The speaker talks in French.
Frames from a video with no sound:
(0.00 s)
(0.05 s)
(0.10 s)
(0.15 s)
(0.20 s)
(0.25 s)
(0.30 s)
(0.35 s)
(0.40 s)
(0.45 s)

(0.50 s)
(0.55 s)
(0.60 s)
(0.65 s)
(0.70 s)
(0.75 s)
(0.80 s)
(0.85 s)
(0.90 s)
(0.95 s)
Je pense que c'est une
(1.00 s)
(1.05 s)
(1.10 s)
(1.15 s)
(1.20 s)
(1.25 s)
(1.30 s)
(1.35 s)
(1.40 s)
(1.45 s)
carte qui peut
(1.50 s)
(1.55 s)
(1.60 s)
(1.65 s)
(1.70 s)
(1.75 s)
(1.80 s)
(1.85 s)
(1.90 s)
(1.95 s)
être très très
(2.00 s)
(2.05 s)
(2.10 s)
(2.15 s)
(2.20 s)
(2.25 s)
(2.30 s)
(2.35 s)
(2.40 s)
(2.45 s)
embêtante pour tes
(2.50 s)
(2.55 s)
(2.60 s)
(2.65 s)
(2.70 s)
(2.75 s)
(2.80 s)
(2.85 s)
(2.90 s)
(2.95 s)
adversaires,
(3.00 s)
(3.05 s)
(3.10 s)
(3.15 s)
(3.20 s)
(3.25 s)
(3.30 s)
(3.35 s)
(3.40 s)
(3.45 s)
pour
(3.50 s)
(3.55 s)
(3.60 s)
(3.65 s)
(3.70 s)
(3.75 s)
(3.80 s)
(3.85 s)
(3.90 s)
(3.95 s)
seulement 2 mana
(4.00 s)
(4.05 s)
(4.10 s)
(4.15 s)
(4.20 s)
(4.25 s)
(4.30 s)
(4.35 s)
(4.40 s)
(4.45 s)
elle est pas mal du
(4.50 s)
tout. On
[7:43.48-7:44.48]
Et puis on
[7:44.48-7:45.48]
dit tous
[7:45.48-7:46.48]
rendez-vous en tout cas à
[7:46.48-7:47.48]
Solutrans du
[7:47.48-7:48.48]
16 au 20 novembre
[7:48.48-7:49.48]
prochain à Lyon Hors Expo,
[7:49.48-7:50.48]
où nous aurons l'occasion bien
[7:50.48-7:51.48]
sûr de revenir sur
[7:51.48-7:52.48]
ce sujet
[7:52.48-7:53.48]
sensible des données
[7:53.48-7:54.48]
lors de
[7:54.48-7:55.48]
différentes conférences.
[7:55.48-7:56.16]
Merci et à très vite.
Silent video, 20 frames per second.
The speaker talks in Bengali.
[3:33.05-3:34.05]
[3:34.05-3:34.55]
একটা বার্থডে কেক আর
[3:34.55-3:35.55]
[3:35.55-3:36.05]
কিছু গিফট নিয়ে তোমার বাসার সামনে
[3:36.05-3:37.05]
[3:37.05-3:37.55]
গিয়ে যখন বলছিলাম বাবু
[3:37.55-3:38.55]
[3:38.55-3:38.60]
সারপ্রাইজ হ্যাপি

* YOUR INSTRUCTIONS: From the material above, set down exactly the lines between the line holding "[7:47.48-7:48.48]" and the line holding "[3:36.05-3:37.05]", inclusive. Include nothing else.

* THE COMPLETED TASK:
[7:47.48-7:48.48]
16 au 20 novembre
[7:48.48-7:49.48]
prochain à Lyon Hors Expo,
[7:49.48-7:50.48]
où nous aurons l'occasion bien
[7:50.48-7:51.48]
sûr de revenir sur
[7:51.48-7:52.48]
ce sujet
[7:52.48-7:53.48]
sensible des données
[7:53.48-7:54.48]
lors de
[7:54.48-7:55.48]
différentes conférences.
[7:55.48-7:56.16]
Merci et à très vite.
Silent video, 20 frames per second.
The speaker talks in Bengali.
[3:33.05-3:34.05]
[3:34.05-3:34.55]
একটা বার্থডে কেক আর
[3:34.55-3:35.55]
[3:35.55-3:36.05]
কিছু গিফট নিয়ে তোমার বাসার সামনে
[3:36.05-3:37.05]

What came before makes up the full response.